● What is being asked
Only the pictures are to be dropped; the rest of the data below is to be duplicated exactly.

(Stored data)
*****
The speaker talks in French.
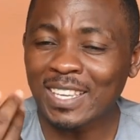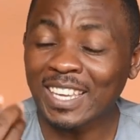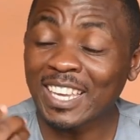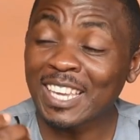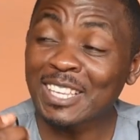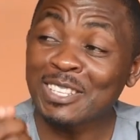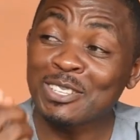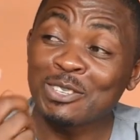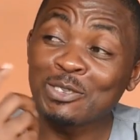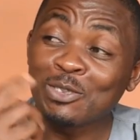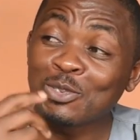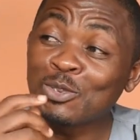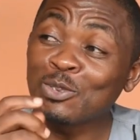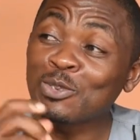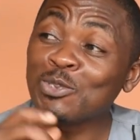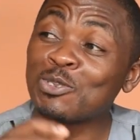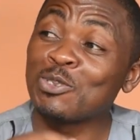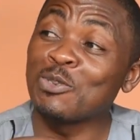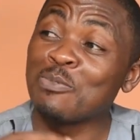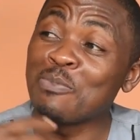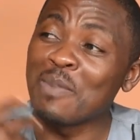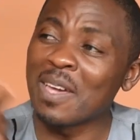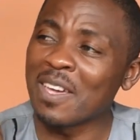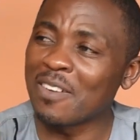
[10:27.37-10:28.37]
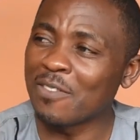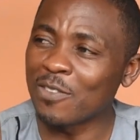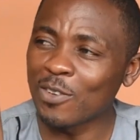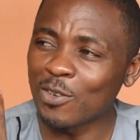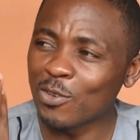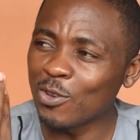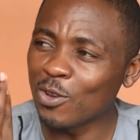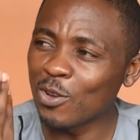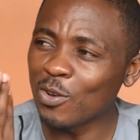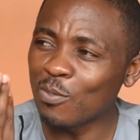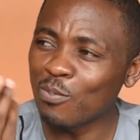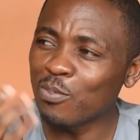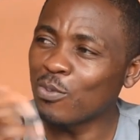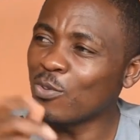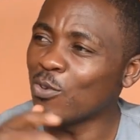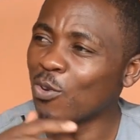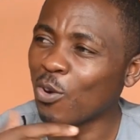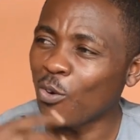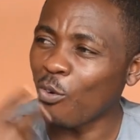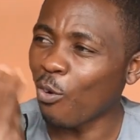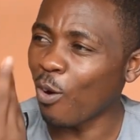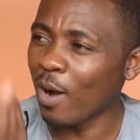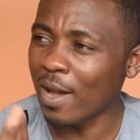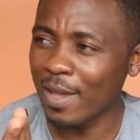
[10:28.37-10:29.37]
c'est quelque chose de merveilleux pour
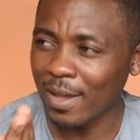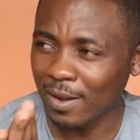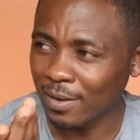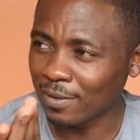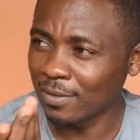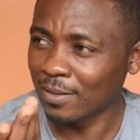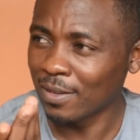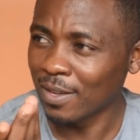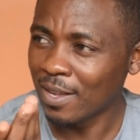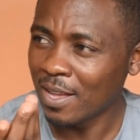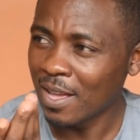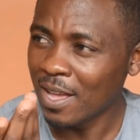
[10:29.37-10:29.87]
le croyant.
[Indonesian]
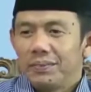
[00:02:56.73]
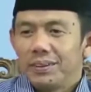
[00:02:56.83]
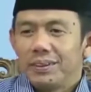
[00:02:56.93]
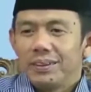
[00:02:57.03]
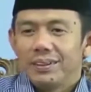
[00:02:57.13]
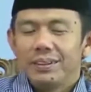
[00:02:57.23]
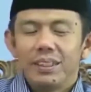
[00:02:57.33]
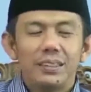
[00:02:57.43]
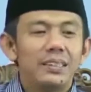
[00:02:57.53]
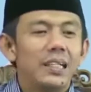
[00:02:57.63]
Itu
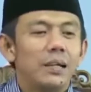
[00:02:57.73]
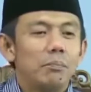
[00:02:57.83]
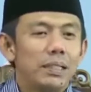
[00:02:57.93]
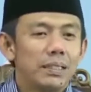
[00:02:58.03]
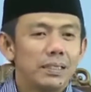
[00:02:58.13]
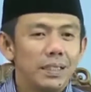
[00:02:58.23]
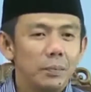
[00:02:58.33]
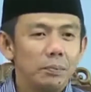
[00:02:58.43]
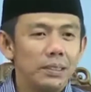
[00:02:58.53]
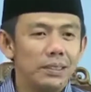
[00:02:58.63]
yang tidak pas.
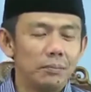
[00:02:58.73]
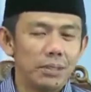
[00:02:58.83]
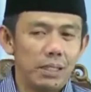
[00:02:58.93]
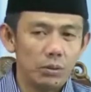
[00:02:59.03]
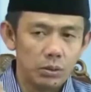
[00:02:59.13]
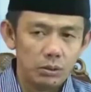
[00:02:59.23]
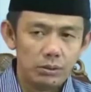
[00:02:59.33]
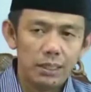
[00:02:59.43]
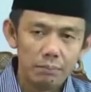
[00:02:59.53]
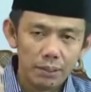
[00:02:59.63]
Kalau pinjam satu
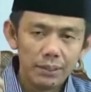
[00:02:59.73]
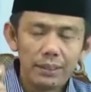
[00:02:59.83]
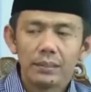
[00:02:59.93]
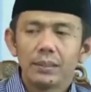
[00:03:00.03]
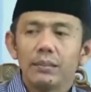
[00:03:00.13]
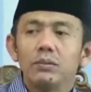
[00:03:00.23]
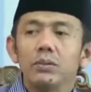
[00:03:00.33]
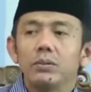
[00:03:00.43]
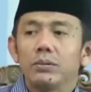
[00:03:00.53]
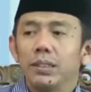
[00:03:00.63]
juta, berikan satu
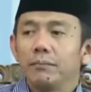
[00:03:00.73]
juta.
*****
● Response to the task
The speaker talks in French.
[10:27.37-10:28.37]
[10:28.37-10:29.37]
c'est quelque chose de merveilleux pour
[10:29.37-10:29.87]
le croyant.
[Indonesian]
[00:02:56.73]
[00:02:56.83]
[00:02:56.93]
[00:02:57.03]
[00:02:57.13]
[00:02:57.23]
[00:02:57.33]
[00:02:57.43]
[00:02:57.53]
[00:02:57.63]
Itu
[00:02:57.73]
[00:02:57.83]
[00:02:57.93]
[00:02:58.03]
[00:02:58.13]
[00:02:58.23]
[00:02:58.33]
[00:02:58.43]
[00:02:58.53]
[00:02:58.63]
yang tidak pas.
[00:02:58.73]
[00:02:58.83]
[00:02:58.93]
[00:02:59.03]
[00:02:59.13]
[00:02:59.23]
[00:02:59.33]
[00:02:59.43]
[00:02:59.53]
[00:02:59.63]
Kalau pinjam satu
[00:02:59.73]
[00:02:59.83]
[00:02:59.93]
[00:03:00.03]
[00:03:00.13]
[00:03:00.23]
[00:03:00.33]
[00:03:00.43]
[00:03:00.53]
[00:03:00.63]
juta, berikan satu
[00:03:00.73]
juta.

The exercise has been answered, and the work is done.